PS...didn't forget ya on the sensor thing, will PM you later. :thumbsup:


----------



## Crimnick (May 28, 2006)

NICE Gene!...very clean and modern look...


----------



## Tycoarm (Jan 7, 2006)

I am going to add four hookups to each area of the track as mentioned , not switched but always there, just plug a controller into your choosen lane color.

And with larger set ups, if your running laps by yourself you just plug a controller into every blue lane so if you car de-slots you have access to a controller anywhere for your lane on the table. 

I'm also going to sink my stations into the sides of the table not just have them sitting flush, this should help to prevent the plugs from being broken accidentally by bumping into them. 

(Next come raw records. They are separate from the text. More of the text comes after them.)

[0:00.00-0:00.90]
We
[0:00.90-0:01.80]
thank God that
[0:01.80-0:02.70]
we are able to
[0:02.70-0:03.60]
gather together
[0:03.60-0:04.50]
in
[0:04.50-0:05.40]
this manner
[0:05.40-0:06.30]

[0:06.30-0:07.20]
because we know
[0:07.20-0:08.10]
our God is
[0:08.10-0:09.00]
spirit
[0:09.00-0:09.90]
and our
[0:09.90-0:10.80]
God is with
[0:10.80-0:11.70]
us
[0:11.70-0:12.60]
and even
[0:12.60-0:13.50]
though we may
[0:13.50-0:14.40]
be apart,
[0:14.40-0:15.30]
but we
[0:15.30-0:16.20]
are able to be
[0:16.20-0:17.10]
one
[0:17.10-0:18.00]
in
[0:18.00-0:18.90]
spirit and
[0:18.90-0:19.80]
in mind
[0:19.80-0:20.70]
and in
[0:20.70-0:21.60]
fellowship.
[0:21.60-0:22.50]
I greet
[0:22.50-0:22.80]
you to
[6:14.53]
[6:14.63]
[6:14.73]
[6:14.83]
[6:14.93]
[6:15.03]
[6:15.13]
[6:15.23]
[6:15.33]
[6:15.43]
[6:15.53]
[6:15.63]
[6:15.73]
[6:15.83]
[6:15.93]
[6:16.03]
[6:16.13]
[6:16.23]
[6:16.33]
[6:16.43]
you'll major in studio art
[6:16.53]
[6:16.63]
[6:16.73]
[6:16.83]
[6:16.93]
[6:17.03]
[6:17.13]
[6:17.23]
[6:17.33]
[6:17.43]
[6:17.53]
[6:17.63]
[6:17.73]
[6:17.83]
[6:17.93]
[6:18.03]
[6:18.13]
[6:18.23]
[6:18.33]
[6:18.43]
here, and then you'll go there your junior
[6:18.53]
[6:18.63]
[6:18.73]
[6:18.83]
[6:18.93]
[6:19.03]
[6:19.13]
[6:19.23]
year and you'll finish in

I would also like to use telephone coiled cord for my controllers but don't know if this would work, this would be nice to just use phone jacks as your ports, then rig your controller to ressemble a hand set and you could just plug a cord into the end.

Wireless controllers they've got them for trains., I'm sure they could be made.


----------



## Slott V (Feb 3, 2005)

You're welcome to check out my HO Tech page on how we have done Lane Stations on our club tracks in Chitown. Some may disagree with exposed posts but I have never seen anyone short out the posts in over 10 years and that includes kids using the tracks as well. The 3 terminal posts will be more universal to general racing and if you decide to go race somewhere else, most likely the other tracks you race will have the same standards and your controllers will hook up no problem. Same goes for visitors to _your_ track.

I went with a very affordable set up. Only thing I would add would be drink holders if my stations were a little wider. The tire scuff pads we have are great for scuffign stock tires on Tyco's and SG+ cars when they get smooth.

See what you think:

http://www.supervipersystems.com/VargoSpeedway/HO_Tech/Drivers_Stations/drivers_stations.html

Scott V.

BTW- those controller hook ups are awesome Gene! :thumbsup:


----------



## martybauer31 (Jan 27, 2004)

I also went with the 3 prong drivers station for mine, as that is what we race on around here, and 1 of my controllers needs the brake circuit to work, brake doesn't need to be on, just plugged in.

SO...

Brakes: necessary for me and my controller

Reversing switches: I didn't do it, but I really like the idea, I think I would do it in the future

Selector switches: Sounds like a wiring nighmare and compltely unecessary. It isn't really that hard to move yourself a couple feet either direction.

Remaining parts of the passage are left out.